Over Coffee


I recently had coffee with a young woman in the "decision" years.  You know, when you go to college, decide what you want to do with the rest of your life.  We meet regularly to talk ... over coffee.  We meet every week and every week we resume the conversation.  "How did this work?"  "What new thing did you discover?"  "What did you learn?"

My 20-year-old friend made a comment that keeps ping-ponging itself around in my head.  "I hate it when people say once you know Jesus your life will be great.  It's not great."  Truth spoken over coffee.  Life is not always great ... even with Jesus.

Sinks clog.  Parents gripe.  Cars crash.  Friends hurt.  Jobs get lost.  Feelings get stuffed.  Expectations go unmet.

I validated her point.  "The Church" often makes a blank statement that Jesus will make everything ... great.  In their enthusiasm to promote an inexplicable relationship, they exaggerate the truth.  Take one look at any real human that words have described in the pages of a book called the Bible and my point is made.  Old women were asked to bear children.  Old men were asked to confront kings.  Young men were told to fight.  Harlots asked to trust.  Thieves asked to give back.  Those are not great circumstances.

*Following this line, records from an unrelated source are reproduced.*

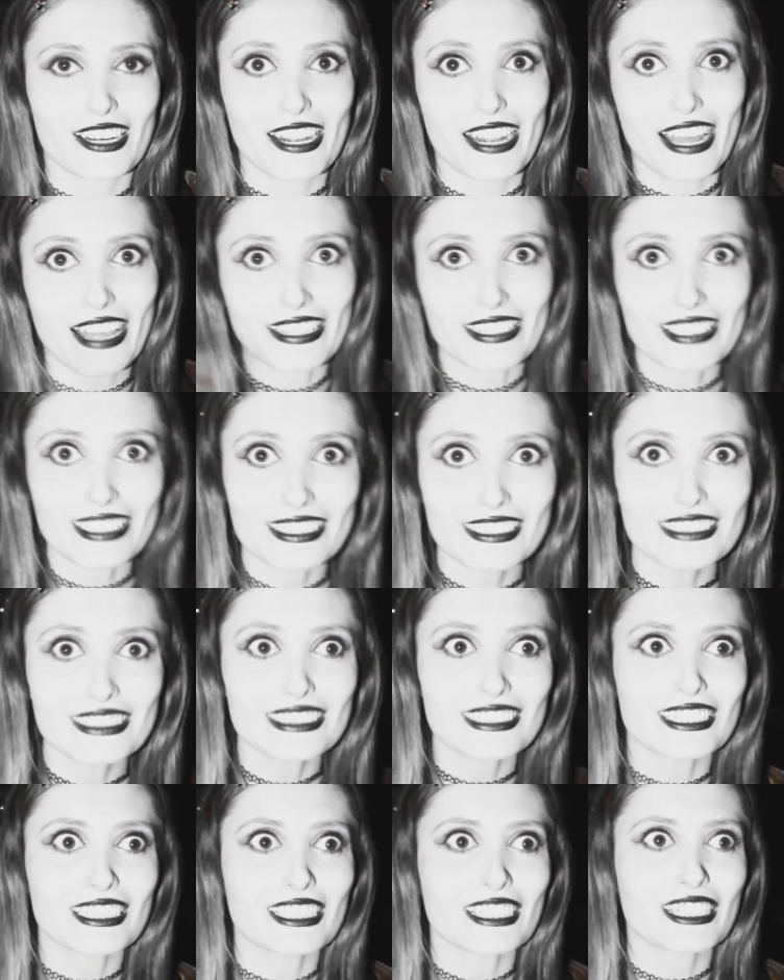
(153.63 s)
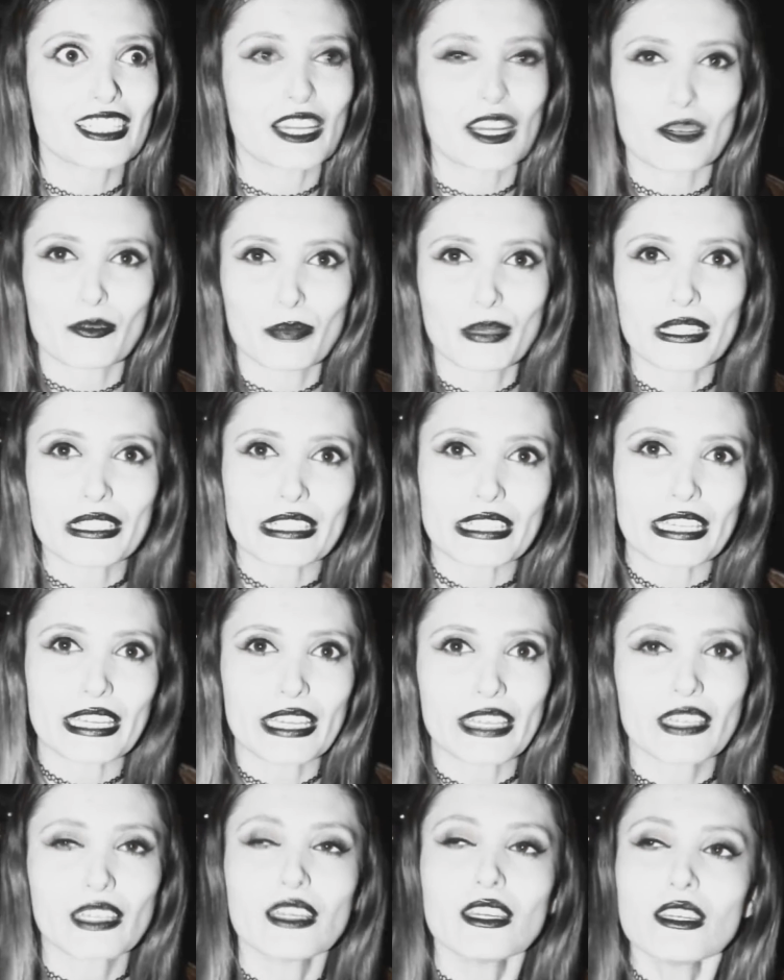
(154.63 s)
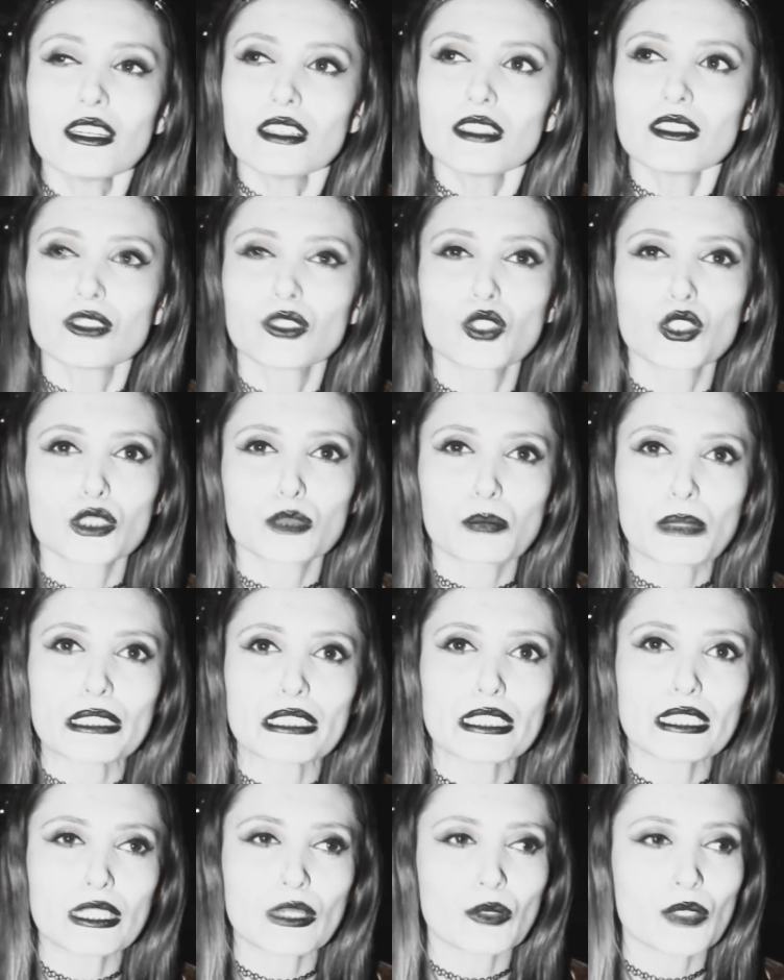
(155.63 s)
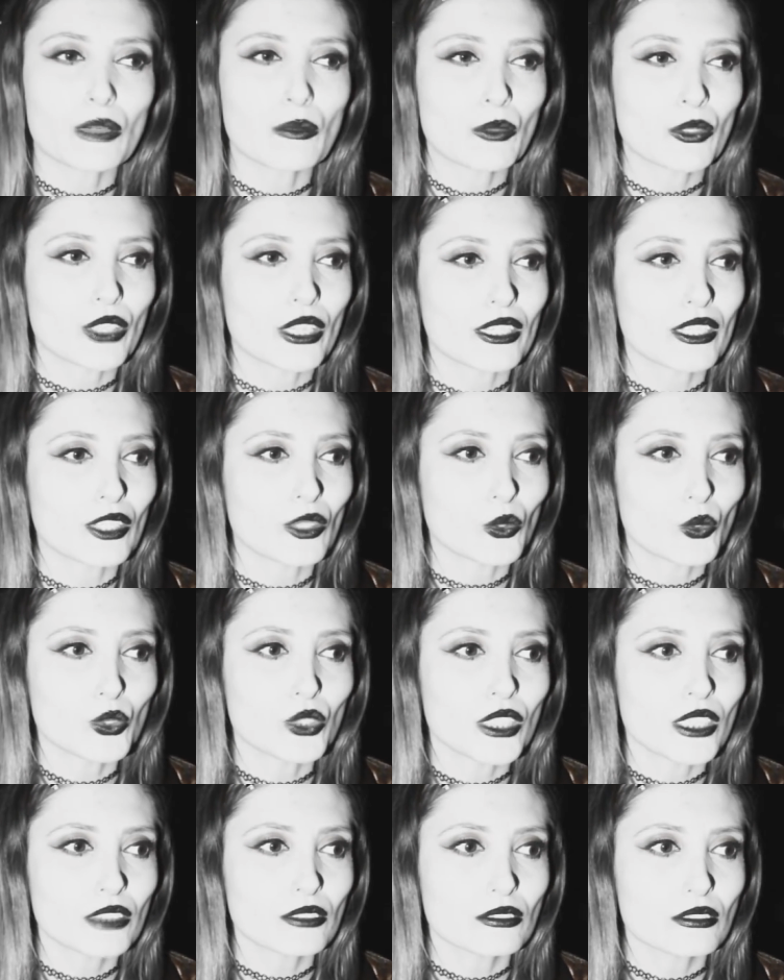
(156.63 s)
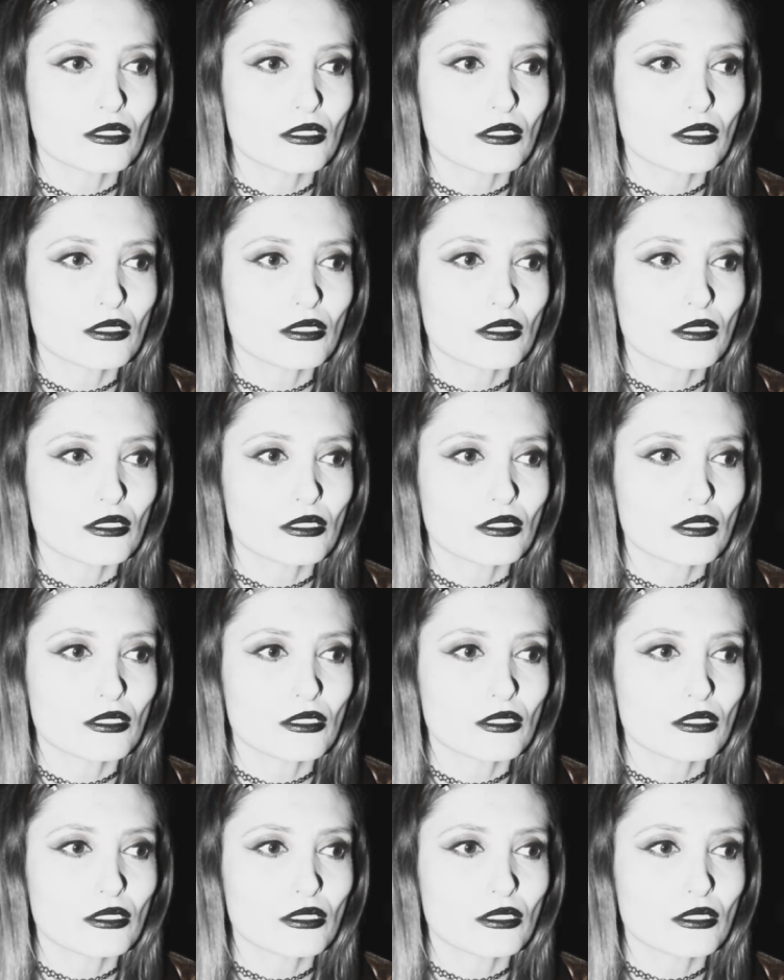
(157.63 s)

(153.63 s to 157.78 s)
grandes y de repente nos meten a una montaña rusa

One look back in my 45 years on planet earth and I come short of truly "great" life experiences.  Instead, there is loosing a parent, a child, a job, a friend.  There is broken cars, limbs and dreams.  There are plenty of unpaid bills, unclaimed laundry and undone days.  The "great" is scattered sparsely among the mundane.

However ... and I love the word however ... especially when it's followed by lots of dot, dot, dots ... HOWEVER ... in the middle of "ungreat" there is something even greater!  My circumstances don't limit Jesus' presence in my life.  Right smack in the middle of ungreat there is One greater than great who shatters my reality with His unseen greatness!  Now that, my friend, is a lot of GREAT!

In my seasons of normal, mundane, hurt, pain, and ordinary ... I have the advantage of knowing that through my choice to surrender my life to One greater than myself ... my life is infused with hope, love, and peace.

Right now, I have no answers for my life.  I know that the One who plans my life has given me the agenda to simply rest, in the middle of unrest, unplanned and the unknown.  If I try to figure out things on my own I am strangely undone and wildly frantic.  Jesus, however, has given me peace.  This does not come from me.  This comes from the One who has earnestly taken what I've given Him ... my heart.  Because I know I can trust Him with my heart ... I am at peace.

Over coffee this week, I will continue to validate my friend.  No, dear girl, Jesus doesn't make things great.  Jesus does do great things in the middle of ordinary life.  In fact, He does better than great!